Основываясь на сюжете книги, беря во внимание безусловную связь его с действительным историческим процессом: распад экономических, моральных, психологических норм старого Юга, нетрудно умозаключить о том, что написан роман с позиций реализма. Пожалуй, более всего убеждает в этом четвертая часть книги, где автор берет на себя роль непосредственного комментатора событий и где идея проклятия Юга выражена поэтому с большей очевидностью, чем прежде, когда она замутнялась болезненными переживаниями героев.

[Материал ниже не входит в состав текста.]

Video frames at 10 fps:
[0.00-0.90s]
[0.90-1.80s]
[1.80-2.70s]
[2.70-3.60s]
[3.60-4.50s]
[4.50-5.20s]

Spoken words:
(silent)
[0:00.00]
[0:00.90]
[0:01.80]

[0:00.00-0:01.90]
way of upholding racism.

Все это звучит как будто и убедительно, но как-то слишком... удобно, и жаль, что авторы иных критических статей последнего времени, движимые совершенно понятным и обоснованным стремлением отвести от Фолкнера обвинения в модернизме, стали на этот путь. Все было много сложнее, столь четким истолкованиям фолкнеровская концепция человека и истории не поддается. Но даже на поверхности своей текст книги сопротивляется прочтению в одних только терминах истории Юга или хотя бы по преимуществу в этих терминах.

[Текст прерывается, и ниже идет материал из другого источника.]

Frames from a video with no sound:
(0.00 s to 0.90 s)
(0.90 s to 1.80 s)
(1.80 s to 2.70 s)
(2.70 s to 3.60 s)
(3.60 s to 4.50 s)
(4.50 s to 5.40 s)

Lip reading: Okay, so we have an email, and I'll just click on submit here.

Легко обращают на себя внимание такие пассажи, в которых образ Времени -- вообще, Истории -- вообще выделяется в своем чистом виде. "Часы эти (говорит Квентин Компсон) дедовы, отец дал их мне со словами: "Дарю тебе, Квентин, сию гробницу всех надежд и устремлений; не лишено мучительной вероятности, что ты будешь пользоваться этими часами, постигая человеческий опыт "reducto ad absurdum", что удовольствует твои собственные нужды столь же мало, как нужды твоих деда и прадеда. Дарю не с тем, чтобы ты блюл время, а чтобы хоть иногда забывал о нем на миг-другой и не тратил весь свой пыл, тщась подчинить его себе. Ибо победить не дано человеку,-- сказал он.-- Даже и сразиться не дано. Дано лишь осознать на поле брани безрассудство свое и отчаяние; победа же -- иллюзия философов и дураков". Именно из таких вот элементов содержания "Шума и ярости" и выводили совсем недавно еще заключение об ущербности мировидения художника; однако этот вывод был заведомо неточен, ибо основывался на вырванном из контекста образе, к тому же не вполне характерном для поэтики романа. Общий закон, по которому строится его проза,-- иной: извлечение символического обобщения из детали предметной, пластической, совершенно конкретной.

"Продали луг... Белая рубашка неподвижна в развилке, в мерцающей тени. Колеса паутинноспицые. Под осевшим на рессоры кузовом мелькают копыта, проворно и четко, как игла вышивальщицы, и пролетка уменьшается без продвиженья -- так марионетка топчется на месте, а в это время ее быстро тянут за кулисы". Нам, пожалуй, нет и нужды ломать себе голову над тем, что за реальная картина былого мелькнула в воспаленной памяти Квентина -- прежде всего обращаешь внимание на готовность его к метафорическому обобщению осязаемо-зрительного, бытового образа. И даже мрачные формулы отчаянья и безысходности возникают чаще всего в атмосфере посюстороннего быта: "Такие дни бывают у нас дома в конце августа -- воздух тонок и свеж, как вот сегодня, и в нем что-то щемяще-родное, печальное. Человек -- это сумма климатов, в которых ему приходится жить. Человек -- это сумма того и сего. Задачка на смешанные дроби с грязью, длинно и нудно сводимая к неизменному нулю -- тупику страсти и праха". Поражает легкость, естественность, мгновенность возвышения от "здесь и сейчас" к уровню мировой всеобщности.